While healthcare providers and healthcare industry vendors cannot afford to ignore HIPAA, a new threat has emerged and is poised to become much bigger: ransomware attacks on hospitals and healthcare providers that are not seeking to breach patient information but instead render it inaccessible until the organization pays a hefty ransom.
In just the past few weeks, the following major ransomware attacks on healthcare facilities have occurred:
- In February 2016, hackers used a piece of ransomware called Locky to attack Hollywood Presbyterian Medical Center in Los Angeles, rendering the organization’s computers inoperable. After a week, the hospital gave in to the hackers’ demands and paid a bitcoin mixer ransom for the key to unlock their computers.
- In early March 2016, Methodist Hospital in Henderson, Kentucky, was also attacked using Locky ransomware. Instead of paying the ransom, the organization restored the data from backups. However, the hospital was forced to declare a “state of emergency” that lasted for approximately three days.
- In late March, MedStar Health, which operates 10 hospitals and over 250 outpatient clinics in the Maryland/DC area, fell victim to a ransomware attack. The organization immediately shut down its network to prevent the attack from spreading and began to gradually restore data from backups. Although MedStar’s hospitals and clinics remained open, employees were unable to access email or electronic health records, and patients were unable to make appointments online; everything had to go back to paper.
Likely, this is only the beginning. A recent study by the Health Information Trust Alliance found that 52% of U.S. hospitals’ systems were infected by malicious software.
What is ransomware?
Ransomware is malware that renders a system inoperable (in essence, holding it hostage) until a ransom fee (usually demanded in Bitcoin) is paid to the hacker, who then provides a key to unlock the system. As opposed to many other forms of cyber attacks, which usually seek to access the data on a system (such as credit card information and Social Security numbers), ransomware simply locks the data down.
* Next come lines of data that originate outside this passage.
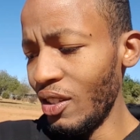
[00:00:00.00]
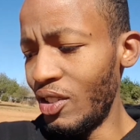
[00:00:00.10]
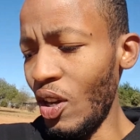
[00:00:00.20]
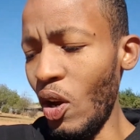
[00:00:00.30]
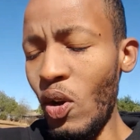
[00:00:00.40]

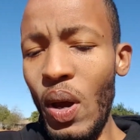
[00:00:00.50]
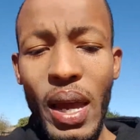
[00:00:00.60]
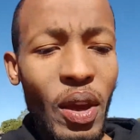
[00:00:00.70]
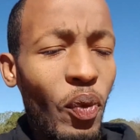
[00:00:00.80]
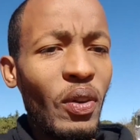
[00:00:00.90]
So
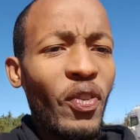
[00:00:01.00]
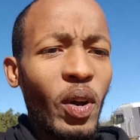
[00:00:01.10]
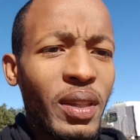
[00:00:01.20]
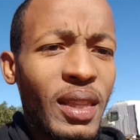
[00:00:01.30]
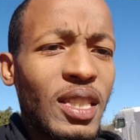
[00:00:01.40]
if we
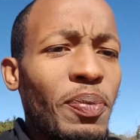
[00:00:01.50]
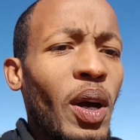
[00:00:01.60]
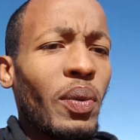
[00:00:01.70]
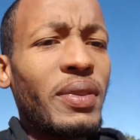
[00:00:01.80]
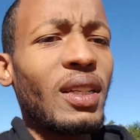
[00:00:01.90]
fold in this
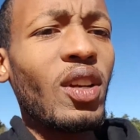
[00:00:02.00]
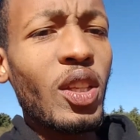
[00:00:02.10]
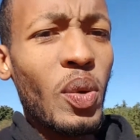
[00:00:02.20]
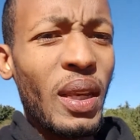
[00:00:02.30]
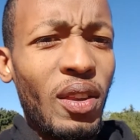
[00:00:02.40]
spot, we still
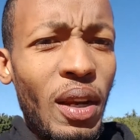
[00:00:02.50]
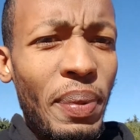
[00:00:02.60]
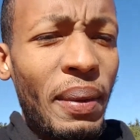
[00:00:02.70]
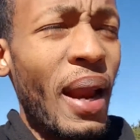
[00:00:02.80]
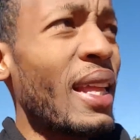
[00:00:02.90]
got 23
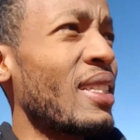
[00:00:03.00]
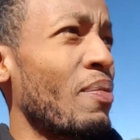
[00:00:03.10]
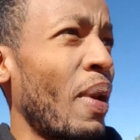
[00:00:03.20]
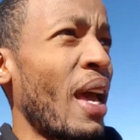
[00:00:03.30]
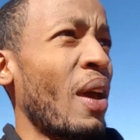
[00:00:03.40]
big blinds to
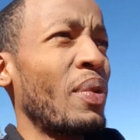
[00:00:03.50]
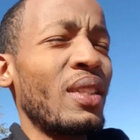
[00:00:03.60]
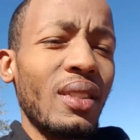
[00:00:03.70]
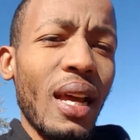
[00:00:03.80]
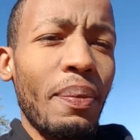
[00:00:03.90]
play, which
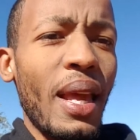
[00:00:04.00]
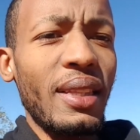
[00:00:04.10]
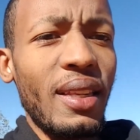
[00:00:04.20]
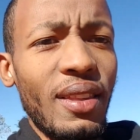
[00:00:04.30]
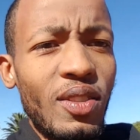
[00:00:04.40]
is like
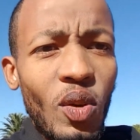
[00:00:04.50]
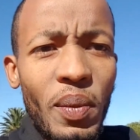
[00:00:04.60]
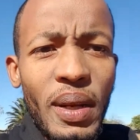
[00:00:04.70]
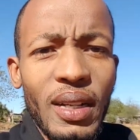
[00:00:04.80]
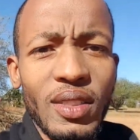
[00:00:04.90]
plenty in this
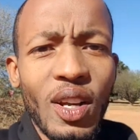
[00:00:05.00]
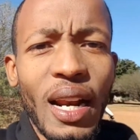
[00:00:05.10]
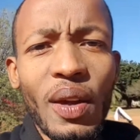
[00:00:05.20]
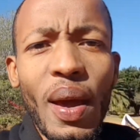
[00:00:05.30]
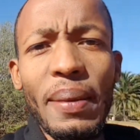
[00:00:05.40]
tournament. It's not
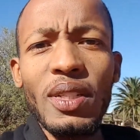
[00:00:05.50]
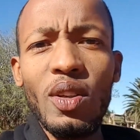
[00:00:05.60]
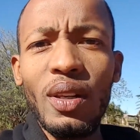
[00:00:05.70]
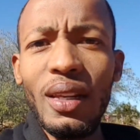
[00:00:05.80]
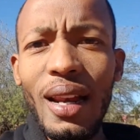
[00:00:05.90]
like we're
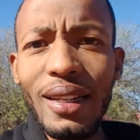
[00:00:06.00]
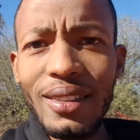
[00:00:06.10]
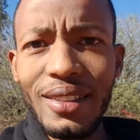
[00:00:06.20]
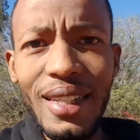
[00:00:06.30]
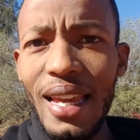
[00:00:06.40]
absolutely like
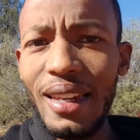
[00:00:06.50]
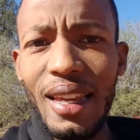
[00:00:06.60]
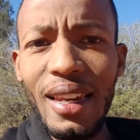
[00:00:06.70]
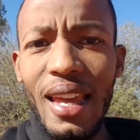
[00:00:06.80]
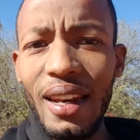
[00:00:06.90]
just
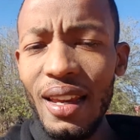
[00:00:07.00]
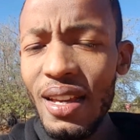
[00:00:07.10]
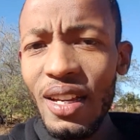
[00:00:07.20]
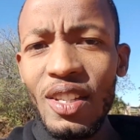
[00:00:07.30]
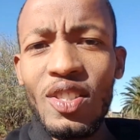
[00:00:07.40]
dead.
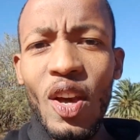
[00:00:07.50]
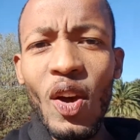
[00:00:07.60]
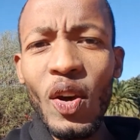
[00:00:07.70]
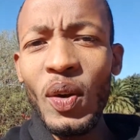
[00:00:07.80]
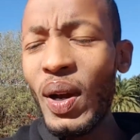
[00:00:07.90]

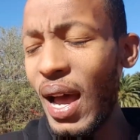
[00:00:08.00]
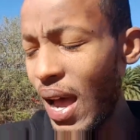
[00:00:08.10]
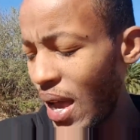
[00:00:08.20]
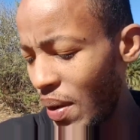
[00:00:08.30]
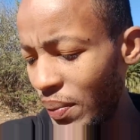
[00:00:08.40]
So
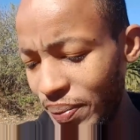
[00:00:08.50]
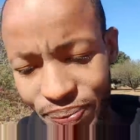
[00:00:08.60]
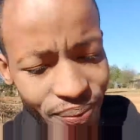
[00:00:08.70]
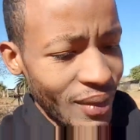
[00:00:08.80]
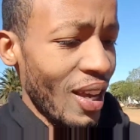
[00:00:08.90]

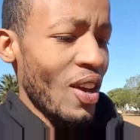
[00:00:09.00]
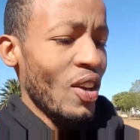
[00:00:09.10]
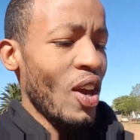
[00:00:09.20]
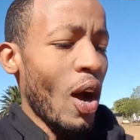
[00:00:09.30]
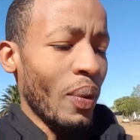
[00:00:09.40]

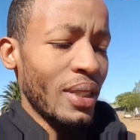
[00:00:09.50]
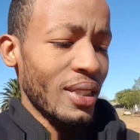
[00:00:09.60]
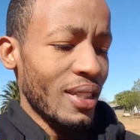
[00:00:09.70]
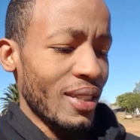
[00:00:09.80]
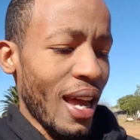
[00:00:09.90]
yeah, we
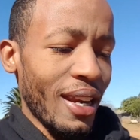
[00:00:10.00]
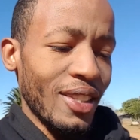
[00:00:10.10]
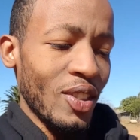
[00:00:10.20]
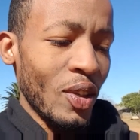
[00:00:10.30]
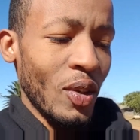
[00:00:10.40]
just decided
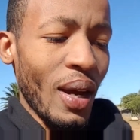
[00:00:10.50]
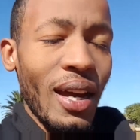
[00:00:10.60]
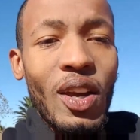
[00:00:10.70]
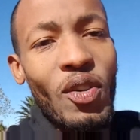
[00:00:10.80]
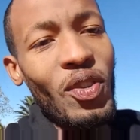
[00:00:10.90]

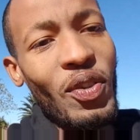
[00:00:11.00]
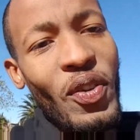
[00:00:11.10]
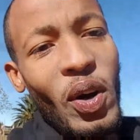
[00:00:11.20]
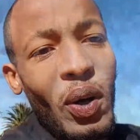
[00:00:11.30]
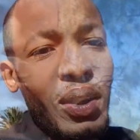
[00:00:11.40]
to go for the
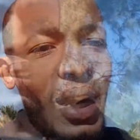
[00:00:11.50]
fold.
Hackers usually employ social engineering techniques – such as phishing emails and free software downloads – to get ransomware onto a system. Only one workstation needs to be infected for ransomware to work; once the ransomware has infected a single workstation, it traverses the targeted organization’s network, encrypting files on both mapped and unmapped network drives. Given enough time, it may even reach an organization’s backup files – making it impossible to restore the system using backups, as Methodist Hospital and MedStar did.
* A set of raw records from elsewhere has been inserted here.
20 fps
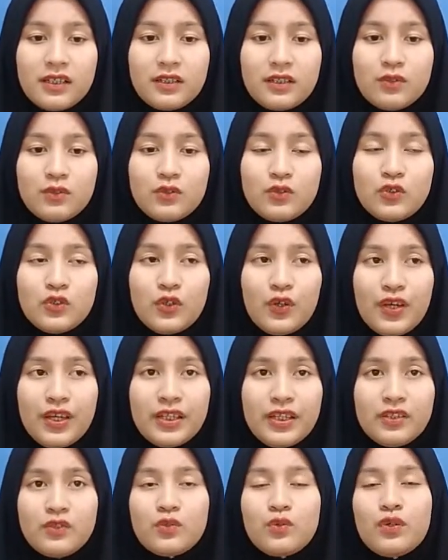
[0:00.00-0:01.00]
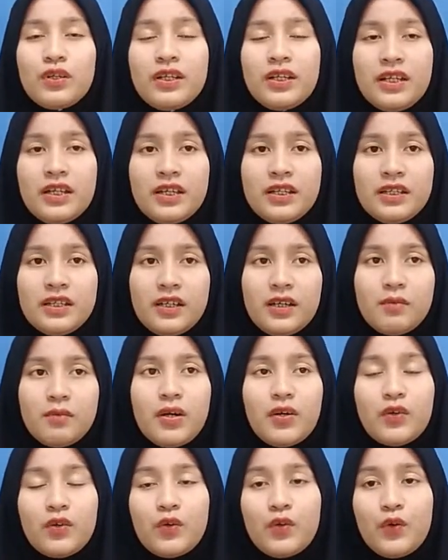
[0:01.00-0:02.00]
to join to learn
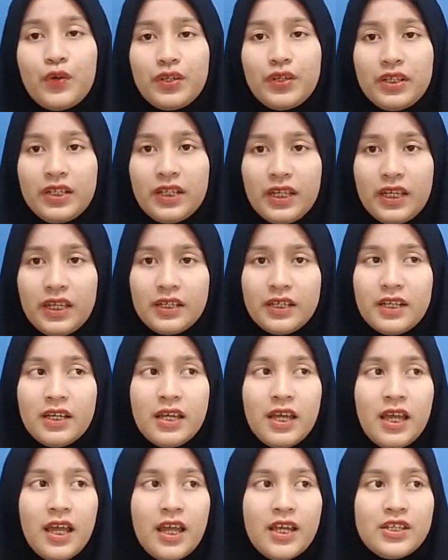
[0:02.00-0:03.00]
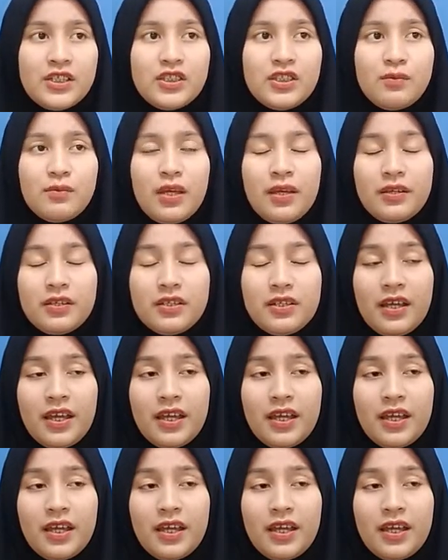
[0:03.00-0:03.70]
about coding, HTML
Once the files are encrypted, the ransomware displays a pop-up or a webpage explaining that the files have been locked and giving instructions on how to pay to unlock them (some MedStar employees reported having seen such a pop-up before the system was shut down). The ransom is nearly always demanded in the form of Bitcoin (abbreviated as BTC), an untraceable “cryptocurrency.” Once the ransom is paid, the hacker promises, a decryption key will be provided to unlock the files.
Unfortunately, because ransomware perpetrators are criminals – and thus, untrustworthy to begin with – paying the ransom is not guaranteed to work. An organization may pay hundreds, even thousands of dollars and receive no response, or receive a key that does not work, or that does not fully work. For these reasons, as well as to deter future attacks, the FBI recommends that ransomware victims not cave in and pay. However, some organizations may panic and be unable to exercise such restraint.
Because of this, ransomware attacks can be much more lucrative for hackers than actually stealing data. Once a set of data is stolen, the hacker must procure a buyer and negotiate a price, but in a ransomware attack, the hacker already has a “buyer”: the owner of the information, who is not in a position to negotiate on price.